### Input for this task

[Start of section]

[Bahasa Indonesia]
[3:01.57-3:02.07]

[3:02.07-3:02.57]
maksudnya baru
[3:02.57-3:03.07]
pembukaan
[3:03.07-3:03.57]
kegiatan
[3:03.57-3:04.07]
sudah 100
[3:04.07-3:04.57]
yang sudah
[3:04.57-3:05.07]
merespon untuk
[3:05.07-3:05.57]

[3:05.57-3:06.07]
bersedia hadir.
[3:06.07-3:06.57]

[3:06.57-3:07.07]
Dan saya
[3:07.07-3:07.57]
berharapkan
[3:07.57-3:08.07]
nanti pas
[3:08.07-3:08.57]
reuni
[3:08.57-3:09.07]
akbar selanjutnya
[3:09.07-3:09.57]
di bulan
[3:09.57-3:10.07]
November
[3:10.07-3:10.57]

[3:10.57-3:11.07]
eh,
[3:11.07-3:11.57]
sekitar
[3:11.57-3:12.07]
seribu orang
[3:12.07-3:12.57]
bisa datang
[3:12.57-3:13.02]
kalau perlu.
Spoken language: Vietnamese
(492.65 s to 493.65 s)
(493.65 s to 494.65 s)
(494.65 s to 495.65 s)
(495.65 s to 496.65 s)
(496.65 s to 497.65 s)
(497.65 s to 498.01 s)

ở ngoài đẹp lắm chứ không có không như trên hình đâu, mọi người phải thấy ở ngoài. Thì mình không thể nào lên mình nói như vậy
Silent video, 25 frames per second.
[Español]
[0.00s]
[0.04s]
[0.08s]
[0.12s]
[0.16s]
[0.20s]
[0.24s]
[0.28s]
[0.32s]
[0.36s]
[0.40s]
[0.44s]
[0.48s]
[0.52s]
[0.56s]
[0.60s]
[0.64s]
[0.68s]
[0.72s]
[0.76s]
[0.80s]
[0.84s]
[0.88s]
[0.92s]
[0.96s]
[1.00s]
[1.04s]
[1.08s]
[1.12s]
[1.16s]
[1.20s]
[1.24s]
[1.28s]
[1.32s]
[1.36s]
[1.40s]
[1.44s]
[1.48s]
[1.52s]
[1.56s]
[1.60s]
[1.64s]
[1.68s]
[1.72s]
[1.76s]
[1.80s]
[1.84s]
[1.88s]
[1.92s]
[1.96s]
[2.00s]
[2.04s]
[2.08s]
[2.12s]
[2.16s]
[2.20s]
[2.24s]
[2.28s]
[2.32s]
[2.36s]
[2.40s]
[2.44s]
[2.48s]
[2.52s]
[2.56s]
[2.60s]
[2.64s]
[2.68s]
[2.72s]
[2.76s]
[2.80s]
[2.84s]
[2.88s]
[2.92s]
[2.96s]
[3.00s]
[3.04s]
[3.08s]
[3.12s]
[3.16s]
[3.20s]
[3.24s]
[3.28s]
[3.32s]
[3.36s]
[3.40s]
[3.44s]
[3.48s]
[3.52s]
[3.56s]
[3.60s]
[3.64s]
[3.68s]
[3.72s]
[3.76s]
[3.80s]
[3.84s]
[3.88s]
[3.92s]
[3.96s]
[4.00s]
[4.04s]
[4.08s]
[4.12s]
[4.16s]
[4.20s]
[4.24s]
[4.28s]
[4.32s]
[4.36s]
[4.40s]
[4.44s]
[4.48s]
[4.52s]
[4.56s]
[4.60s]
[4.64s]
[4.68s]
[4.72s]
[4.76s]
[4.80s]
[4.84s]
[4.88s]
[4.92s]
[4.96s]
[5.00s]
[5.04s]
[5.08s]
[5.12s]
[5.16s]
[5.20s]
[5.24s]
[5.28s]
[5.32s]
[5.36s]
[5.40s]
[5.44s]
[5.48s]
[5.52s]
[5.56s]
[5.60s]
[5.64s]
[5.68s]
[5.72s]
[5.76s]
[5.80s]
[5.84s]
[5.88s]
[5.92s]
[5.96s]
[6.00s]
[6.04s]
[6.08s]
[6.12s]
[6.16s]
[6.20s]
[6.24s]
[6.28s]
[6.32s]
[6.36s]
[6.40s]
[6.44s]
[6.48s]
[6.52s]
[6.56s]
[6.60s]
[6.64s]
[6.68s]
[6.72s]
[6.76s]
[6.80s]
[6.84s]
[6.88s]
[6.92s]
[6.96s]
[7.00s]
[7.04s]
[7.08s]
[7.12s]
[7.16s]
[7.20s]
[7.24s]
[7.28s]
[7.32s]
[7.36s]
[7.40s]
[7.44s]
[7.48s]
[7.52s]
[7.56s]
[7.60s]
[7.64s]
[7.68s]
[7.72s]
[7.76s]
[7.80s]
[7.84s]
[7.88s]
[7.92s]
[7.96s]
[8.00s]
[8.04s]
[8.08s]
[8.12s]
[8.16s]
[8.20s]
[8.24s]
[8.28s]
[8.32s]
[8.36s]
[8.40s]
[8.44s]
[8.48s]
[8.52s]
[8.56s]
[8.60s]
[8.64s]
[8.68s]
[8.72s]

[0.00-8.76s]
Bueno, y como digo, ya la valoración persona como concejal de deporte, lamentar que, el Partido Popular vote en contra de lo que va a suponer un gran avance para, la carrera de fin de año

[End of section]

### Brief
Your task is to copy every entry above, exactly as written.

### Response to the exercise
[Bahasa Indonesia]
[3:01.57-3:02.07]

[3:02.07-3:02.57]
maksudnya baru
[3:02.57-3:03.07]
pembukaan
[3:03.07-3:03.57]
kegiatan
[3:03.57-3:04.07]
sudah 100
[3:04.07-3:04.57]
yang sudah
[3:04.57-3:05.07]
merespon untuk
[3:05.07-3:05.57]

[3:05.57-3:06.07]
bersedia hadir.
[3:06.07-3:06.57]

[3:06.57-3:07.07]
Dan saya
[3:07.07-3:07.57]
berharapkan
[3:07.57-3:08.07]
nanti pas
[3:08.07-3:08.57]
reuni
[3:08.57-3:09.07]
akbar selanjutnya
[3:09.07-3:09.57]
di bulan
[3:09.57-3:10.07]
November
[3:10.07-3:10.57]

[3:10.57-3:11.07]
eh,
[3:11.07-3:11.57]
sekitar
[3:11.57-3:12.07]
seribu orang
[3:12.07-3:12.57]
bisa datang
[3:12.57-3:13.02]
kalau perlu.
Spoken language: Vietnamese
(492.65 s to 493.65 s)
(493.65 s to 494.65 s)
(494.65 s to 495.65 s)
(495.65 s to 496.65 s)
(496.65 s to 497.65 s)
(497.65 s to 498.01 s)

ở ngoài đẹp lắm chứ không có không như trên hình đâu, mọi người phải thấy ở ngoài. Thì mình không thể nào lên mình nói như vậy
Silent video, 25 frames per second.
[Español]
[0.00s]
[0.04s]
[0.08s]
[0.12s]
[0.16s]
[0.20s]
[0.24s]
[0.28s]
[0.32s]
[0.36s]
[0.40s]
[0.44s]
[0.48s]
[0.52s]
[0.56s]
[0.60s]
[0.64s]
[0.68s]
[0.72s]
[0.76s]
[0.80s]
[0.84s]
[0.88s]
[0.92s]
[0.96s]
[1.00s]
[1.04s]
[1.08s]
[1.12s]
[1.16s]
[1.20s]
[1.24s]
[1.28s]
[1.32s]
[1.36s]
[1.40s]
[1.44s]
[1.48s]
[1.52s]
[1.56s]
[1.60s]
[1.64s]
[1.68s]
[1.72s]
[1.76s]
[1.80s]
[1.84s]
[1.88s]
[1.92s]
[1.96s]
[2.00s]
[2.04s]
[2.08s]
[2.12s]
[2.16s]
[2.20s]
[2.24s]
[2.28s]
[2.32s]
[2.36s]
[2.40s]
[2.44s]
[2.48s]
[2.52s]
[2.56s]
[2.60s]
[2.64s]
[2.68s]
[2.72s]
[2.76s]
[2.80s]
[2.84s]
[2.88s]
[2.92s]
[2.96s]
[3.00s]
[3.04s]
[3.08s]
[3.12s]
[3.16s]
[3.20s]
[3.24s]
[3.28s]
[3.32s]
[3.36s]
[3.40s]
[3.44s]
[3.48s]
[3.52s]
[3.56s]
[3.60s]
[3.64s]
[3.68s]
[3.72s]
[3.76s]
[3.80s]
[3.84s]
[3.88s]
[3.92s]
[3.96s]
[4.00s]
[4.04s]
[4.08s]
[4.12s]
[4.16s]
[4.20s]
[4.24s]
[4.28s]
[4.32s]
[4.36s]
[4.40s]
[4.44s]
[4.48s]
[4.52s]
[4.56s]
[4.60s]
[4.64s]
[4.68s]
[4.72s]
[4.76s]
[4.80s]
[4.84s]
[4.88s]
[4.92s]
[4.96s]
[5.00s]
[5.04s]
[5.08s]
[5.12s]
[5.16s]
[5.20s]
[5.24s]
[5.28s]
[5.32s]
[5.36s]
[5.40s]
[5.44s]
[5.48s]
[5.52s]
[5.56s]
[5.60s]
[5.64s]
[5.68s]
[5.72s]
[5.76s]
[5.80s]
[5.84s]
[5.88s]
[5.92s]
[5.96s]
[6.00s]
[6.04s]
[6.08s]
[6.12s]
[6.16s]
[6.20s]
[6.24s]
[6.28s]
[6.32s]
[6.36s]
[6.40s]
[6.44s]
[6.48s]
[6.52s]
[6.56s]
[6.60s]
[6.64s]
[6.68s]
[6.72s]
[6.76s]
[6.80s]
[6.84s]
[6.88s]
[6.92s]
[6.96s]
[7.00s]
[7.04s]
[7.08s]
[7.12s]
[7.16s]
[7.20s]
[7.24s]
[7.28s]
[7.32s]
[7.36s]
[7.40s]
[7.44s]
[7.48s]
[7.52s]
[7.56s]
[7.60s]
[7.64s]
[7.68s]
[7.72s]
[7.76s]
[7.80s]
[7.84s]
[7.88s]
[7.92s]
[7.96s]
[8.00s]
[8.04s]
[8.08s]
[8.12s]
[8.16s]
[8.20s]
[8.24s]
[8.28s]
[8.32s]
[8.36s]
[8.40s]
[8.44s]
[8.48s]
[8.52s]
[8.56s]
[8.60s]
[8.64s]
[8.68s]
[8.72s]

[0.00-8.76s]
Bueno, y como digo, ya la valoración persona como concejal de deporte, lamentar que, el Partido Popular vote en contra de lo que va a suponer un gran avance para, la carrera de fin de año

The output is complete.